While not as well-known as ALS, SMA is “the most frequent fatal genetic disease of young children,” said Rubin, a professor in Harvard’s Department of Stem Cell and Regenerative Biology (HSCRB) in the
Harvard Gazette. The article said that one in 50 people is a carrier of SMA, and one in 5,000 children is born with the disease.
Researchers are determining the mechanisms of SMA. According to Rubin, “It has never been clear why motor neurons, which relay signals from the brain to the muscles via the spinal column, die selectively. It is clear motor neurons die well before other kinds of cells, even other kinds of spinal-cord neurons, and the mystery has been trying to understand that.”
A research team of HSCI investigators at the Broad Institute of Harvard and MIT and HSCRB collaborated with the SMA Foundation’s Pediatric Neuromuscular Clinical Research Network and Columbia University College of Physicians and Surgeons to make neurons from donors with SMA of varying degrees of severity.
The researchers first determined that the neurons in a dish behaved similarly to the way neurons would behave in an SMA patient.
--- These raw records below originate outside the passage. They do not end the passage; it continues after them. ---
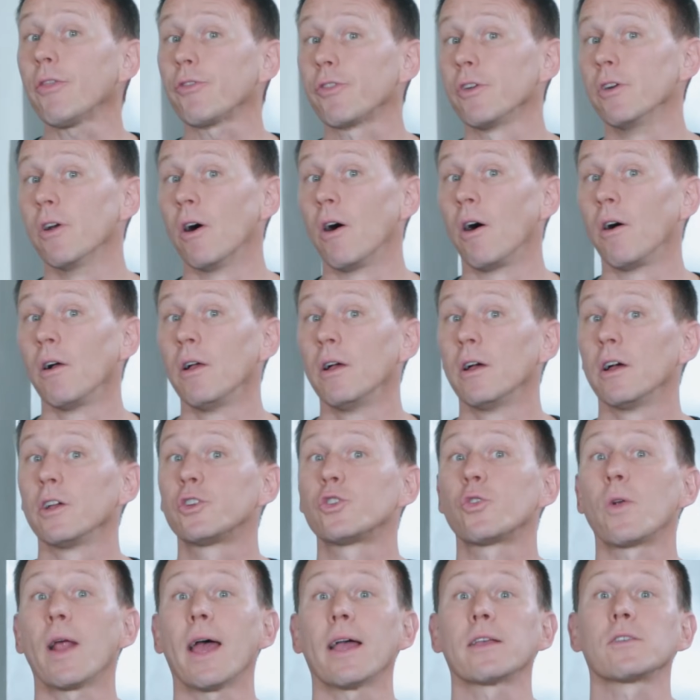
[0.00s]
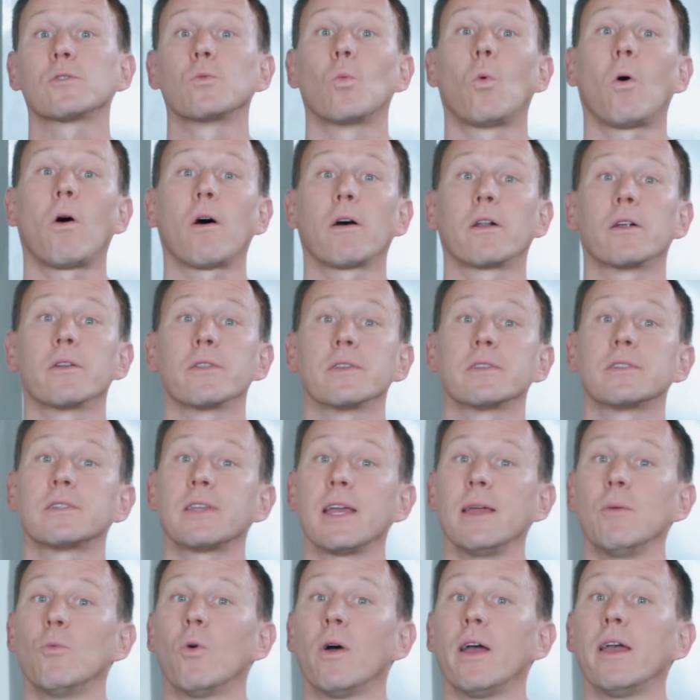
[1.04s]
Ethanol attracts water the
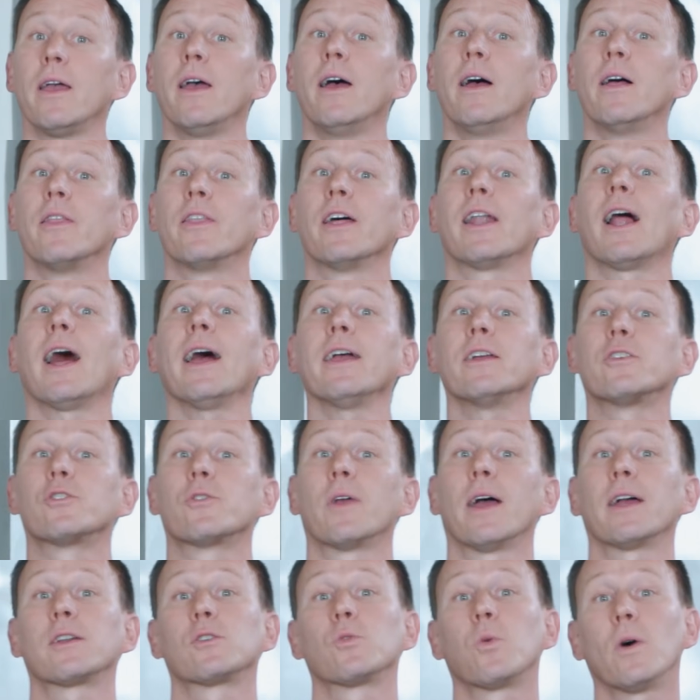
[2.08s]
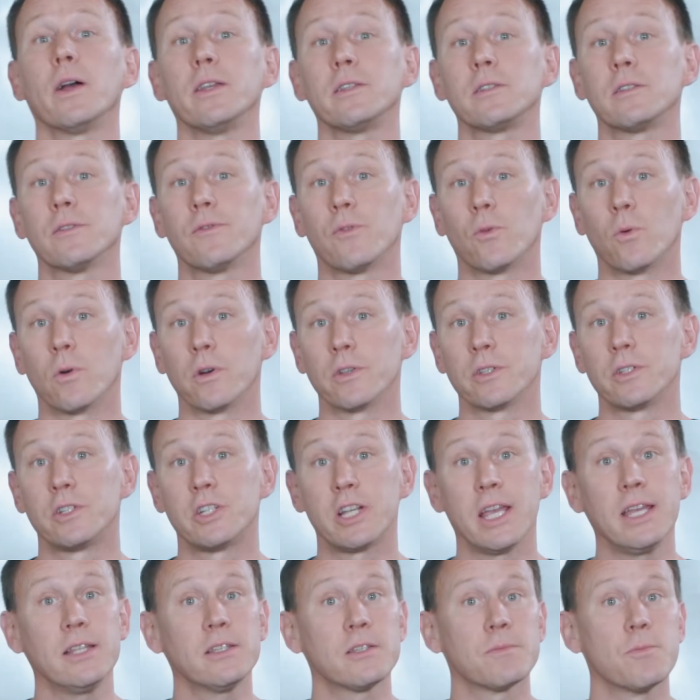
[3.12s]
same way that I attract twice-divorced
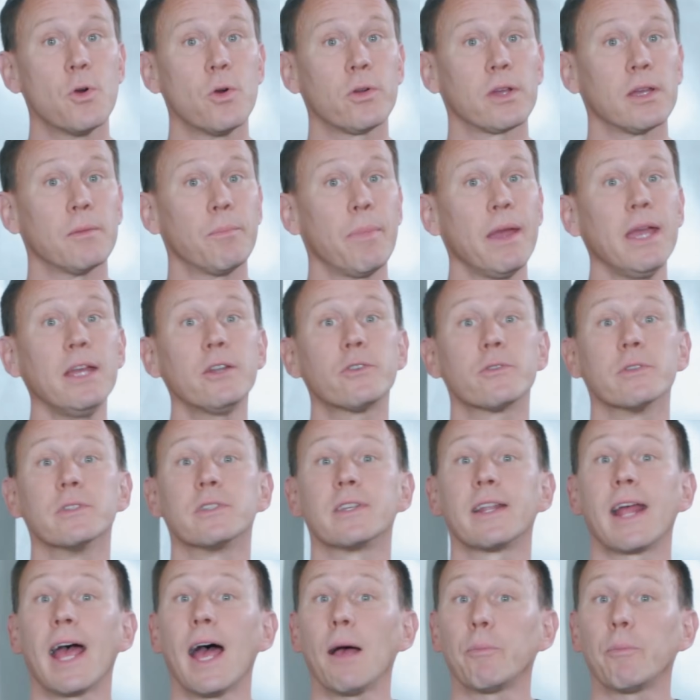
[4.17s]
chain-smoking patrons at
Motor neurons died before other types of neurons, and motor neurons from patients with severe SMA died very quickly in comparison to others. Using a method of intracellular cell labeling developed at HSCI, the researchers separated motor neurons from other types of neurons in the dish, carried out an RNA sequencing analysis and compared SMA motor neurons to those from healthy individuals.
While healthy cells maintain an appropriate quantity of protein made by genes that are turned on within a given cell, neural cells targeted by late-onset neurodegenerative diseases lose their ability to maintain that balance, and the clutter stresses the cell. If unresolved, the cells shut down and die. When a number of cells die, patients start to experience the effects of their disease.
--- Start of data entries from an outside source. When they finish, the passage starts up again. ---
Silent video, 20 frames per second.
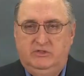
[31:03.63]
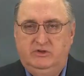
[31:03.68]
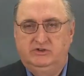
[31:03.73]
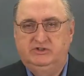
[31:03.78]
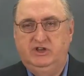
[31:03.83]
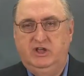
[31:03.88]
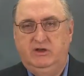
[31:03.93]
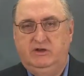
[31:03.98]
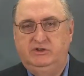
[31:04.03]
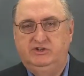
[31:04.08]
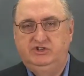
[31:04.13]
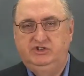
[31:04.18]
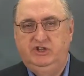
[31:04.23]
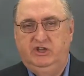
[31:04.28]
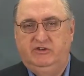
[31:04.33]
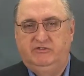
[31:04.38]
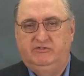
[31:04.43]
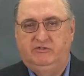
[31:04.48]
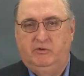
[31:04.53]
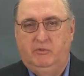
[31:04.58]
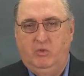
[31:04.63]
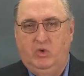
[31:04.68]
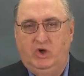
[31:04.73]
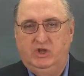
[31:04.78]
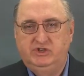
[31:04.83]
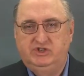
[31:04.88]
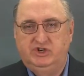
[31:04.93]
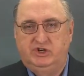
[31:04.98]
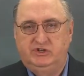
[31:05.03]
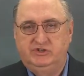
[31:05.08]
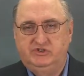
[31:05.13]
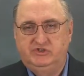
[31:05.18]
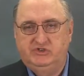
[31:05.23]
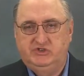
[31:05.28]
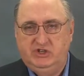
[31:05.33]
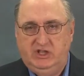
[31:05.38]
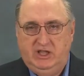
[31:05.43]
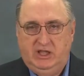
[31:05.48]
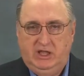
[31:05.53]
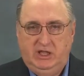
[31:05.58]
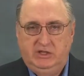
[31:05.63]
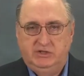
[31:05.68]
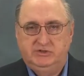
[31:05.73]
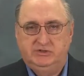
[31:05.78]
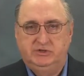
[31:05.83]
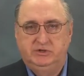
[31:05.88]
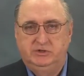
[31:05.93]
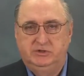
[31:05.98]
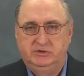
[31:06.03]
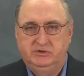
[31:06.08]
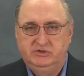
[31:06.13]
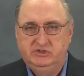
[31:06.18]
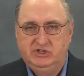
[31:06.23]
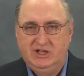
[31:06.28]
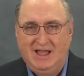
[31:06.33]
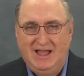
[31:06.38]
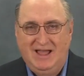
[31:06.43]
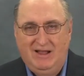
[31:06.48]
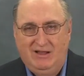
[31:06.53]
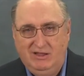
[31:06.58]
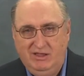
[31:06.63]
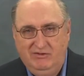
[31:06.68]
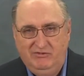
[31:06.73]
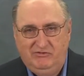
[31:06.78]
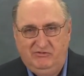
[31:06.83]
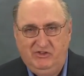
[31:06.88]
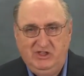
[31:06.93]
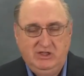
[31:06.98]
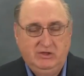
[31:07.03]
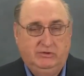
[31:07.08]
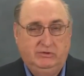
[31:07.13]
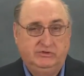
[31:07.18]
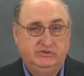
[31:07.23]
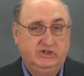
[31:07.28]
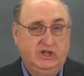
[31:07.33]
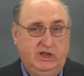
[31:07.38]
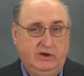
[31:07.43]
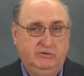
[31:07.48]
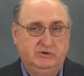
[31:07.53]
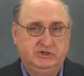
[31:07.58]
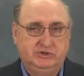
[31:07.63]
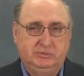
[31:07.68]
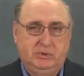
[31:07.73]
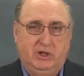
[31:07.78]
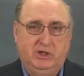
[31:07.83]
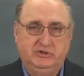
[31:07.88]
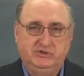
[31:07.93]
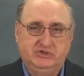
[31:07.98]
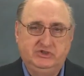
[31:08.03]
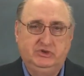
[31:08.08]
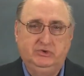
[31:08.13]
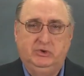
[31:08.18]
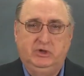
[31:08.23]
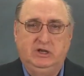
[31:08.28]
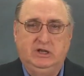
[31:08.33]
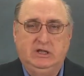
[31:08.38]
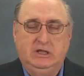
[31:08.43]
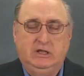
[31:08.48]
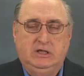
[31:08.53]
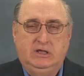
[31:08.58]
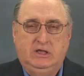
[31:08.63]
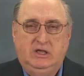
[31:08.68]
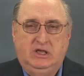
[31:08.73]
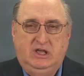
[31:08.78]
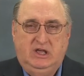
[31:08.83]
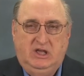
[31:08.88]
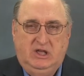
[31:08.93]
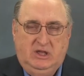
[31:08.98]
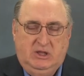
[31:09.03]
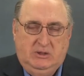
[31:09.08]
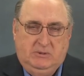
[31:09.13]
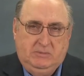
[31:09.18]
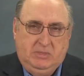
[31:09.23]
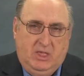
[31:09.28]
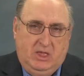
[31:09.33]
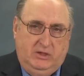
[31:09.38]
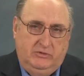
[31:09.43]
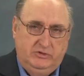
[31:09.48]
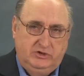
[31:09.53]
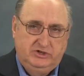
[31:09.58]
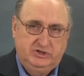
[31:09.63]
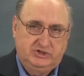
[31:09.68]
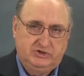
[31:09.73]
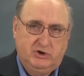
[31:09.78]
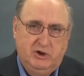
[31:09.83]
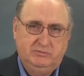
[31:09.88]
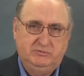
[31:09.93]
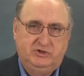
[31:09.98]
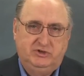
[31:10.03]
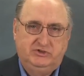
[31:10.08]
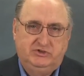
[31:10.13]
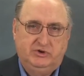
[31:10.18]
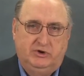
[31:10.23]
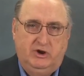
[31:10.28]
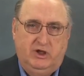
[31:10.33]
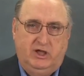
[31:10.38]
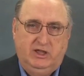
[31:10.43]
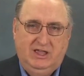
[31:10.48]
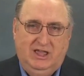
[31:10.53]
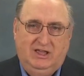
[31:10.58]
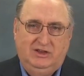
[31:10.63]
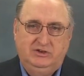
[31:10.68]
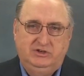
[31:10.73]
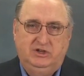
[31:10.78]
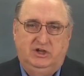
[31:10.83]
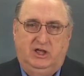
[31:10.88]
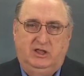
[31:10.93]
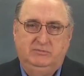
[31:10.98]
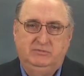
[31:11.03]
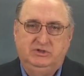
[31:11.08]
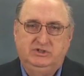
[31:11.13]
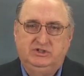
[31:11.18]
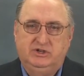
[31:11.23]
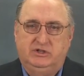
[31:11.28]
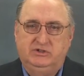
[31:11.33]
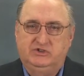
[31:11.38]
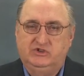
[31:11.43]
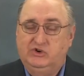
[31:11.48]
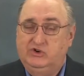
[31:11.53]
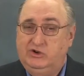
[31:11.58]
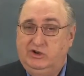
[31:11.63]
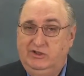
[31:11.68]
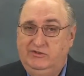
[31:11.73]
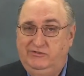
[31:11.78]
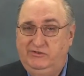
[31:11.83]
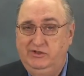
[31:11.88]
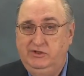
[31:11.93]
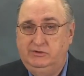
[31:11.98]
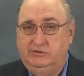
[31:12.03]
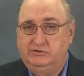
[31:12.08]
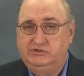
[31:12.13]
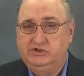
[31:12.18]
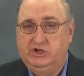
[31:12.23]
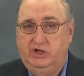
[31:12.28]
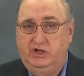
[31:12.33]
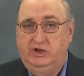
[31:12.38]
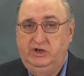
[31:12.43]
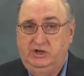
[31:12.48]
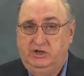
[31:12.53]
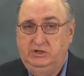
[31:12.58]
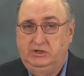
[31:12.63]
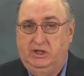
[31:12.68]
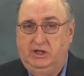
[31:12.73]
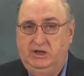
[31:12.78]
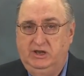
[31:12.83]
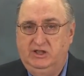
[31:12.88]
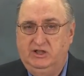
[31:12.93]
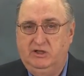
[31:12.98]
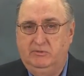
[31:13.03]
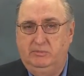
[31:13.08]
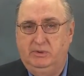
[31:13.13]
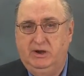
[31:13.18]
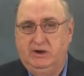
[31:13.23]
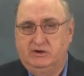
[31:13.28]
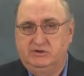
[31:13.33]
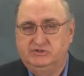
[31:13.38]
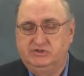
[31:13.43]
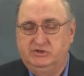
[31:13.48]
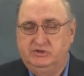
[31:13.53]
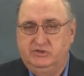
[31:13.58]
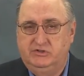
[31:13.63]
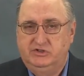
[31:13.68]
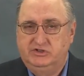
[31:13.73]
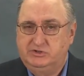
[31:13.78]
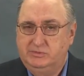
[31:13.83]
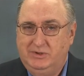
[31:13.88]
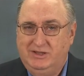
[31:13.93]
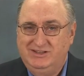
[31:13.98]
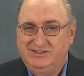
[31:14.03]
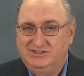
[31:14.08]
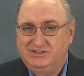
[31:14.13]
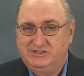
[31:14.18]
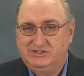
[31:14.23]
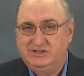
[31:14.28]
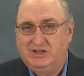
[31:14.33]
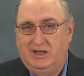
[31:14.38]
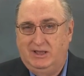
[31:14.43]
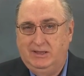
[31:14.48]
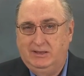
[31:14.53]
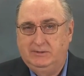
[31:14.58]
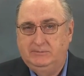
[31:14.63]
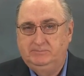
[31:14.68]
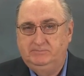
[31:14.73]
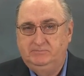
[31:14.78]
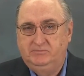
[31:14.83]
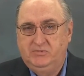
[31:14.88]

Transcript: There's now a shift from what John sees to how he feels in response to it. The descriptions are not yet done, but John certainly feels undone in comparison to this amazing sight.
SMA works in the opposite way: there is too little of a specific protein, called survival of motor neuron (SMN), because the gene that codes that protein is broken. The reduction in this protein affects the cells’ ability to process other proteins normally, leading to a motor neuron stress response.
When the team shut off the stress response in the SMA-affected cells, they could keep the motor neuron cells from dying. While the two diseases have different origins, they both involve a stress response in motor neurons specifically and could eventually be treated by one drug.